I had a bit of fun after the security panel and went to one of the much larger rooms to attend a panel about Data Science at NASA. Space is cool, and astronaut Catherine Coleman on the panel to talk about her work on the International Space Station (ISS)! It was also really fun to see photos of several women she’s worked with on the ISS and in the program, as female *nauts are still a minority (though there are a lot of female technologists working at NASA). I enjoyed hearing her talk about knowing your strengths and those of the people you’re working, since your life could depend upon it, teams are vital at NASA. Annette Moore, CIO of the Johnson Space Center, then spoke about the incredible amount of data being sent from the ISS, from the results of experiments to the more human communications that the astronauts need to keep in contact with those of us back on Earth. I have to admit that it did sound pretty cool to be the leader of the team providing IT support for a space station. Dorothy Rasco, CFO at Johnson Space Center, then spoke about some of the challenges of a manned mission to Mars, including handling the larger, more protected lander required, making sure it gets there fast enough, and various questions about living in a different atmosphere and food (most doesn’t have a shelf life beyond 3 years, not long enough!). Panel moderator and CTO-IT of NASA Deborah Diaz then took time to talk more broadly about the public policy of data at NASA which meant some interesting and ongoing big data challenges around making sure it’s all made available effectively. She shared a the link to open.nasa.gov that has various projects for the public, including thousands of data sets, open source code repositories and almost 50 APIs to work with. Very cool stuff! She also touched upon managing wearables (our new “Internet of Things”) that astronauts have been wearing for years, and how to manage all the devices on a technology and practical level, to record and store important scientific data collected, all without overburdening those wearing them.

Later in the afternoon I went to a fun Internet of Things workshop where we split into groups and tried to brainstorm an IoT product while paying careful attention to security and privacy around identity and authentication mechanisms for these devices. Our team invented a smart pillow. I think we were all getting pretty tired from conferencing!
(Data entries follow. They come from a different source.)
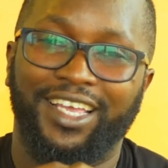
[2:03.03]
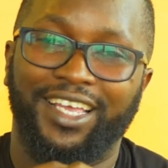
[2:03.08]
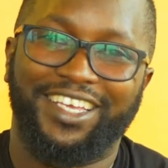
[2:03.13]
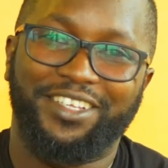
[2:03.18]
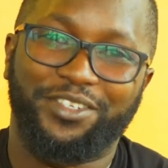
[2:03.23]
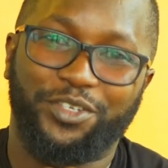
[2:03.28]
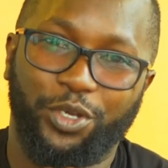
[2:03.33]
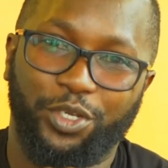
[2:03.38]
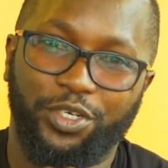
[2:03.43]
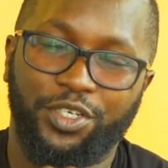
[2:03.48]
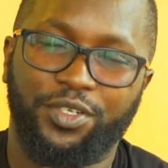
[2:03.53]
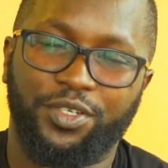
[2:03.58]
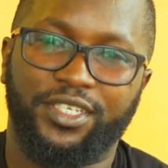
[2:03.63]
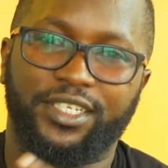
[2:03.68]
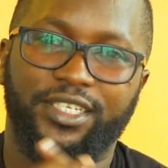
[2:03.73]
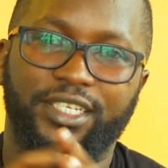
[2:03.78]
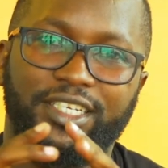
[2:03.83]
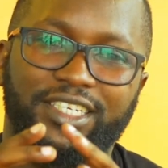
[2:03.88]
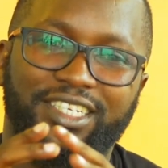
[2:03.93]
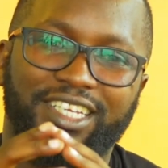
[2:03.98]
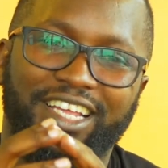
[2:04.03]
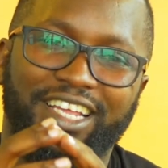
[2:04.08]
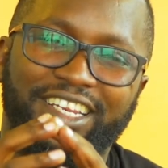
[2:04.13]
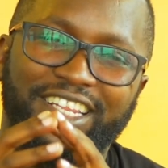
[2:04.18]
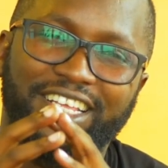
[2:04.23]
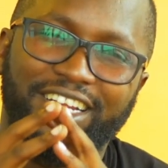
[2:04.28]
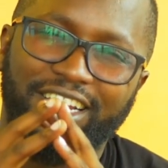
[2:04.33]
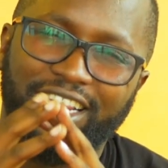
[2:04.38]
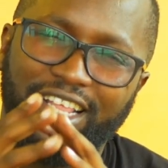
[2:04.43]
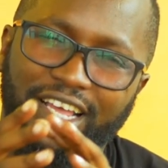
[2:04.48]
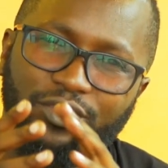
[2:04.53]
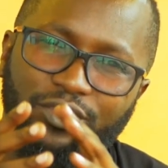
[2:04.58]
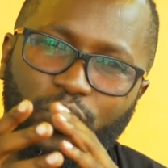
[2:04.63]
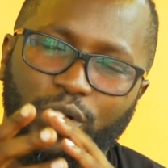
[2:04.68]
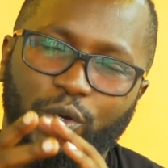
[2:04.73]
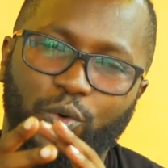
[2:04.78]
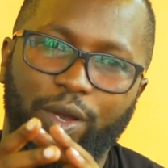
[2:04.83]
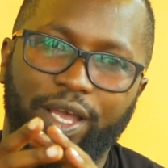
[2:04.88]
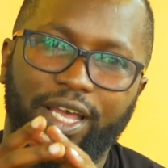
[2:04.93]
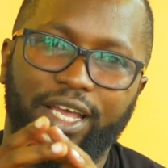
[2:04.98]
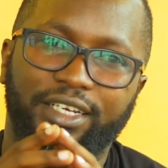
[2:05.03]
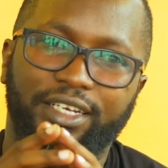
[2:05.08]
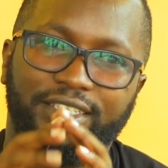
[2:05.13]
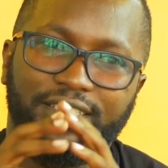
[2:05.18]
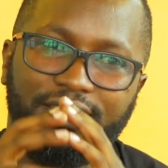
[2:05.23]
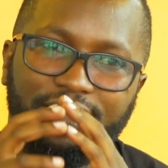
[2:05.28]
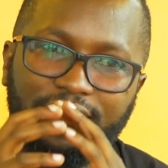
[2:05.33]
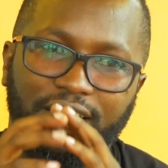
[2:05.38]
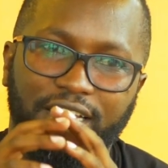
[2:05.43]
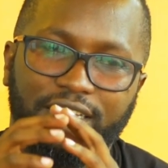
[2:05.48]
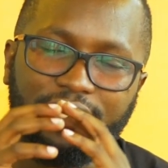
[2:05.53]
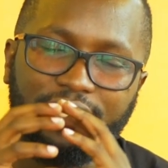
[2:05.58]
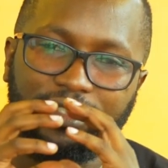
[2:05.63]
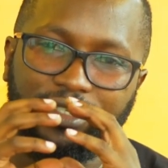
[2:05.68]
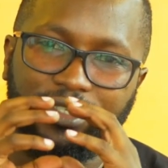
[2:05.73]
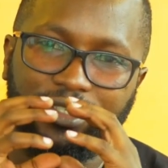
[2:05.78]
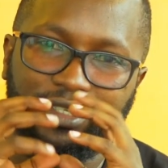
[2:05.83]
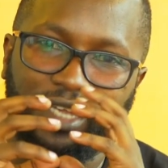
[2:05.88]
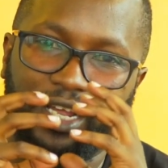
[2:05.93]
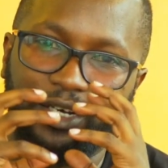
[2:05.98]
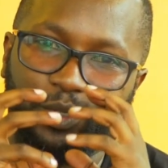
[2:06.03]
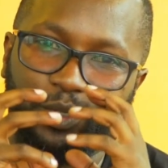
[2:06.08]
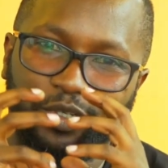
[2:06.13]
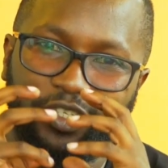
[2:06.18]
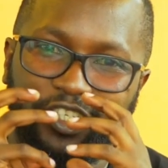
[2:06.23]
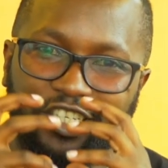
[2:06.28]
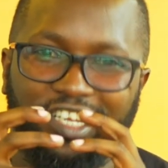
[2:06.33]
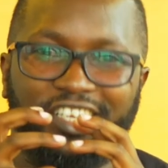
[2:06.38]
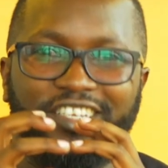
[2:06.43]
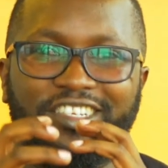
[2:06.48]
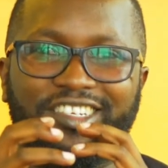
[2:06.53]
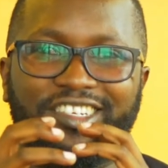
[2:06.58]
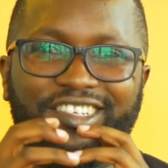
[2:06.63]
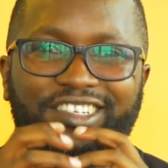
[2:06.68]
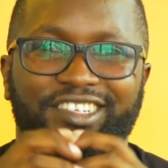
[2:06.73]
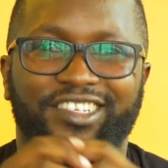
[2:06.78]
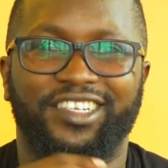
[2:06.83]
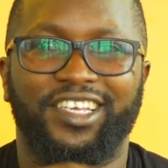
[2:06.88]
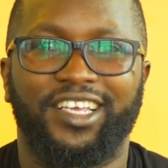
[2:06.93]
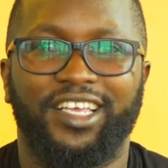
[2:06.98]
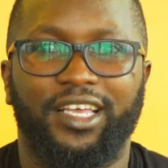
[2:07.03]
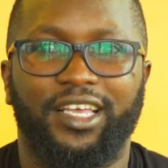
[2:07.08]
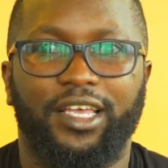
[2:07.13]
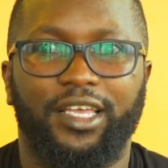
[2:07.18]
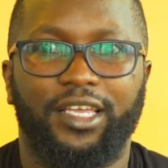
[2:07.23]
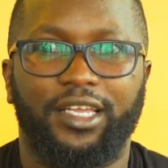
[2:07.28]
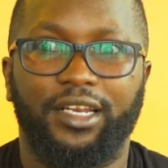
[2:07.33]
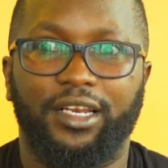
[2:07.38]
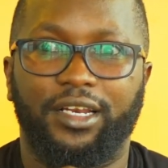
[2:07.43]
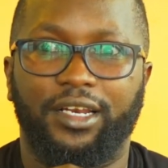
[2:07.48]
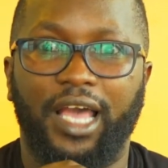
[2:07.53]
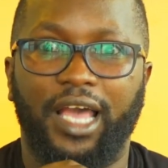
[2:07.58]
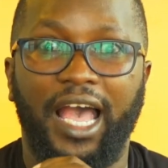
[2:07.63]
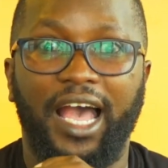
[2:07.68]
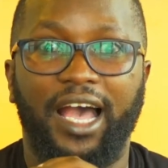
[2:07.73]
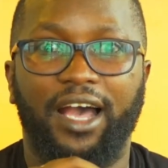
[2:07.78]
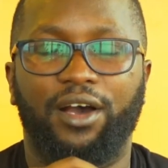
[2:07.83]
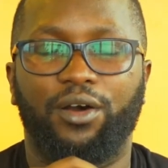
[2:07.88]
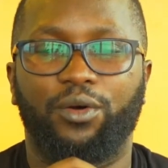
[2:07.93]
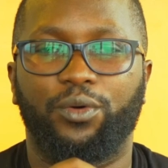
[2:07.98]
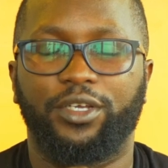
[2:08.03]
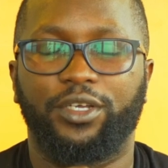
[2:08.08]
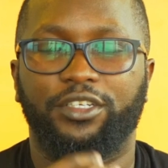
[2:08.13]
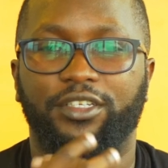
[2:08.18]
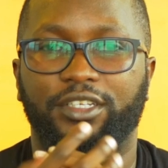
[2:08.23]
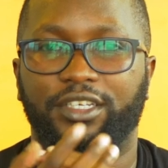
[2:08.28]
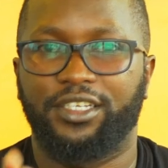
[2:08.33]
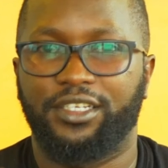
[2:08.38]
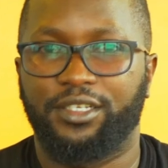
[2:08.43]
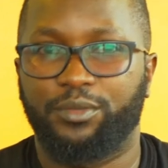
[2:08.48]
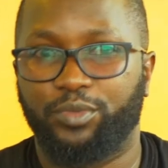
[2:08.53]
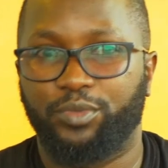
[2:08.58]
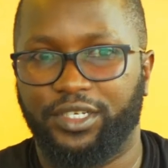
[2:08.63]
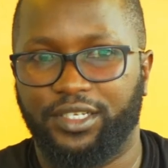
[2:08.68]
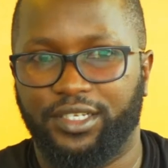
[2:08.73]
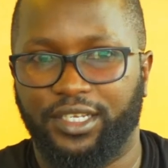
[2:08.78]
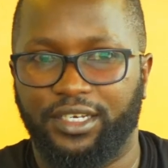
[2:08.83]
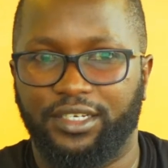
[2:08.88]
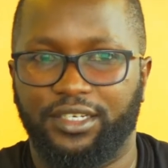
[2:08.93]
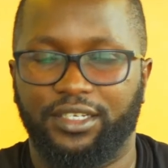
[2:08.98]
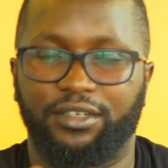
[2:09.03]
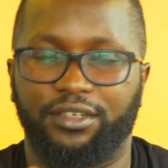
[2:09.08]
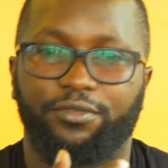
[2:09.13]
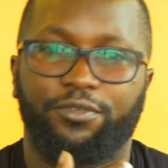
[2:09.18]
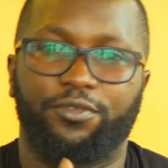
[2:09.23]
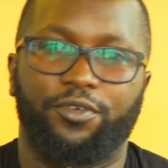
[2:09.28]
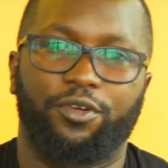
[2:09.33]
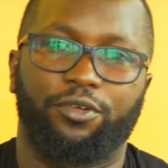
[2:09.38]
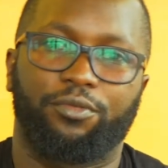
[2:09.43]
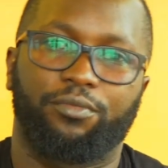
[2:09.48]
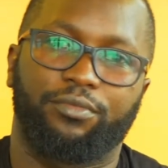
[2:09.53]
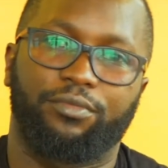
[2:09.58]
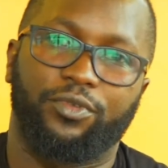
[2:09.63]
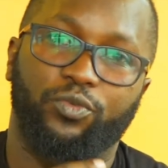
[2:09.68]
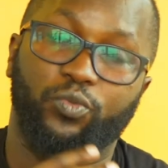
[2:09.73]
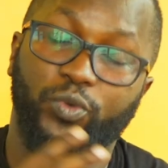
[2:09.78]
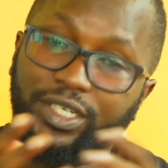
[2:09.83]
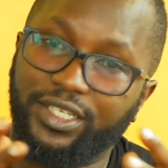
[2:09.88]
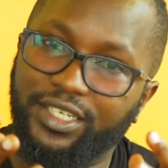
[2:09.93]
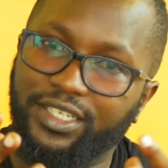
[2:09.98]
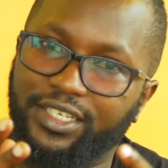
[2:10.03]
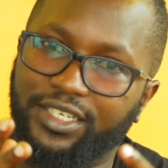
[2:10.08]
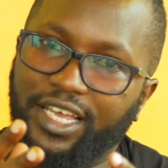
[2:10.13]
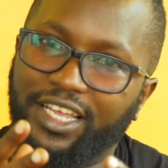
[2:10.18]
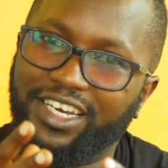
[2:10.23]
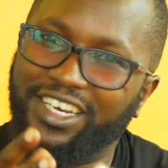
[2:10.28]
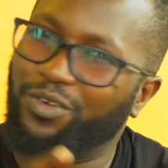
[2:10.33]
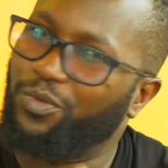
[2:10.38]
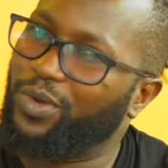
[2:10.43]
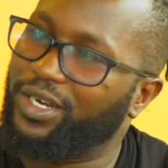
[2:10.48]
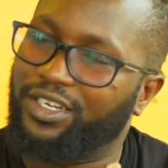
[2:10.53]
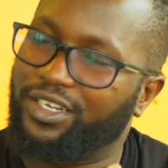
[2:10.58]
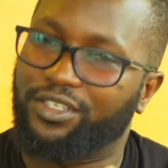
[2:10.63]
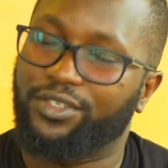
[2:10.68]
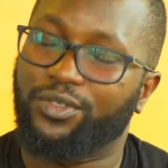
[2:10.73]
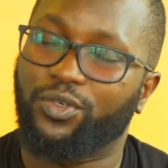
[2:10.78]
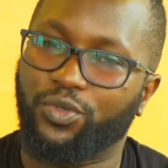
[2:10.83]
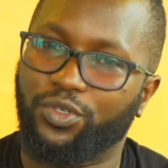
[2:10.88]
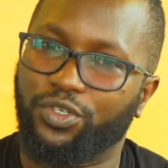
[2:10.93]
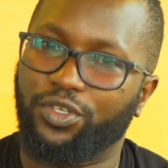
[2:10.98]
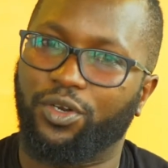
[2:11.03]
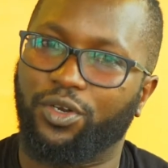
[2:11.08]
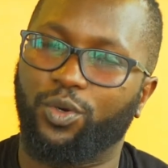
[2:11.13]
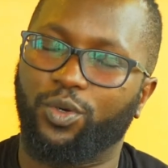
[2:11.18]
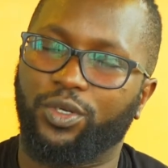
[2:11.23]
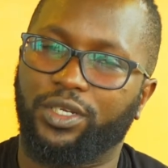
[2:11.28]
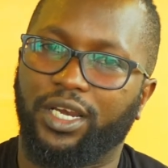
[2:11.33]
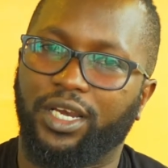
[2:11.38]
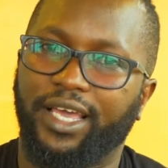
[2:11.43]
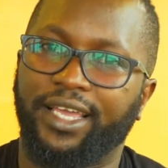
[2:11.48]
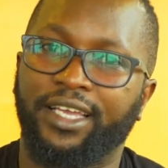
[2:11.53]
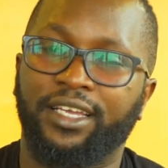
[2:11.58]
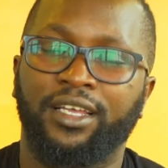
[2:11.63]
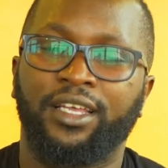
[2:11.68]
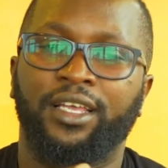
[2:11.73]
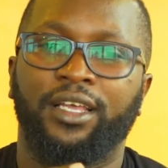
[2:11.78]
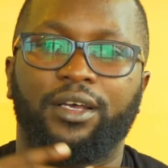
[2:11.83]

is going to sit, and then that required such subtle changes in how it is presented, from redesigning what the studio looked like,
The conference concluded with an inspiring talk from Miral Kotb, the Founder of iLuminate. A brilliant software engineer, I loved hearing about her passion for dance and technology, and how she followed both to dream up and build her company. I’d never heard of iLuminate before, but for the other uninitiated their performances are done in the dark with full body suits that use a whole bunch of lights synced up with their proprietary hardware and software to give the audience a light, music and dance show. Following her talk she brought out the dancers to close the conference with a show, nice!
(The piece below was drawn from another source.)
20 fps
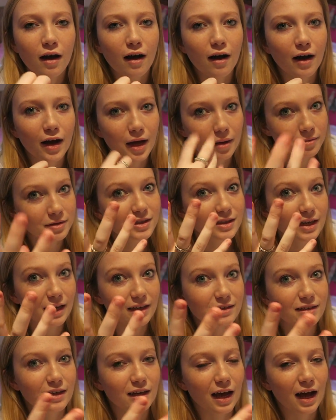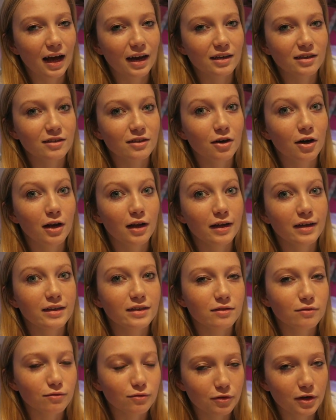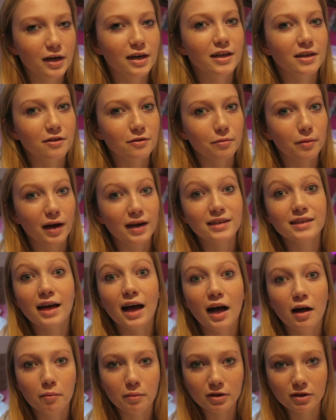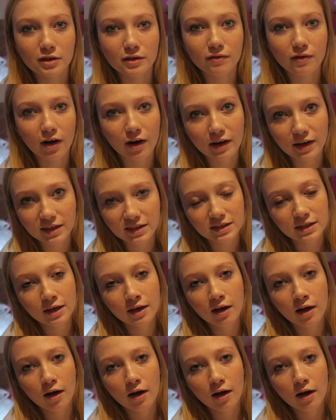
I am dyslexic and colour is a really good way to help me revise.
I met up with some friends and acquaintances for dinner before going over to the closing party, which was held in the Houston Astros ballpark! I had fun, and made it back to the hotel around 10:30 so I could collect my bags and make my move to a hotel closer to the airport so I could just take a quick shuttle in the early AM to catch my flight to Tokyo the next day.
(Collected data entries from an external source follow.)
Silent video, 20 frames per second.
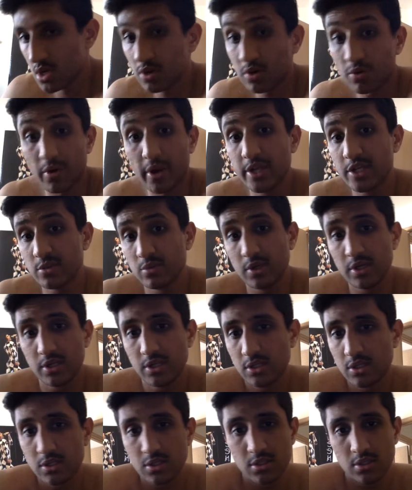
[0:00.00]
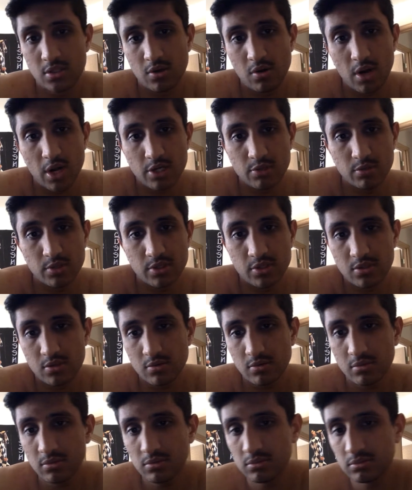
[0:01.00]
Graduated
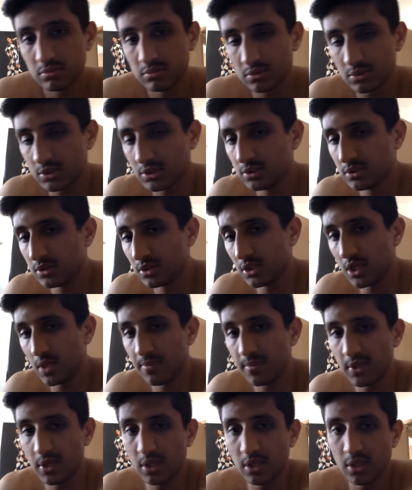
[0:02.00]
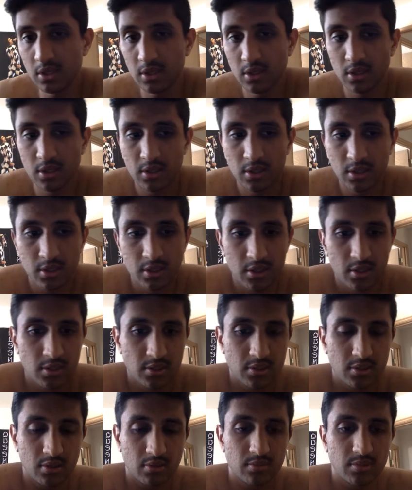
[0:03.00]
school. Yippee.
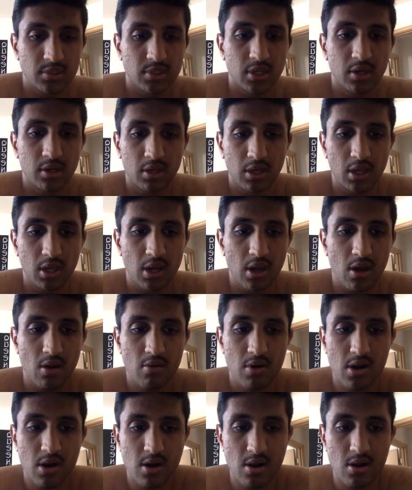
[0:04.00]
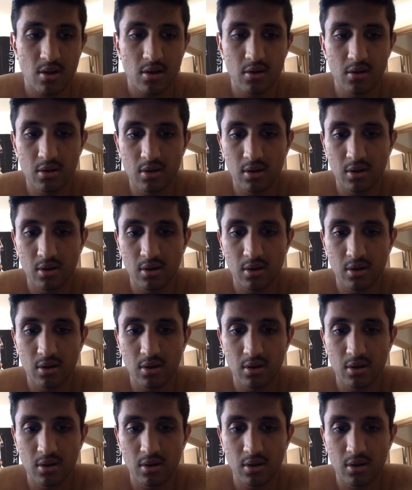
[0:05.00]
So I'm just kind of hanging out right now.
More photos from the conference and after party here: https://www.flickr.com/photos/pleia2/albums/72157659453000380

It was quite a conference, I’m thankful that I was able to participate. The venue in Houston was somewhat disruptively under construction, but it’s otherwise a great space and it was great to learn that they’ll be holding the conference there again next year. I’d encourage women in tech I know to go if they’re feeling isolated or looking for tips to succeeding. If you’re thinking of submitting a talk, I’d also be happy to proof and make recommendations about your proposal, as it’s one of the more complicated submission processes I’ve been through and competition for speaking slots is strong.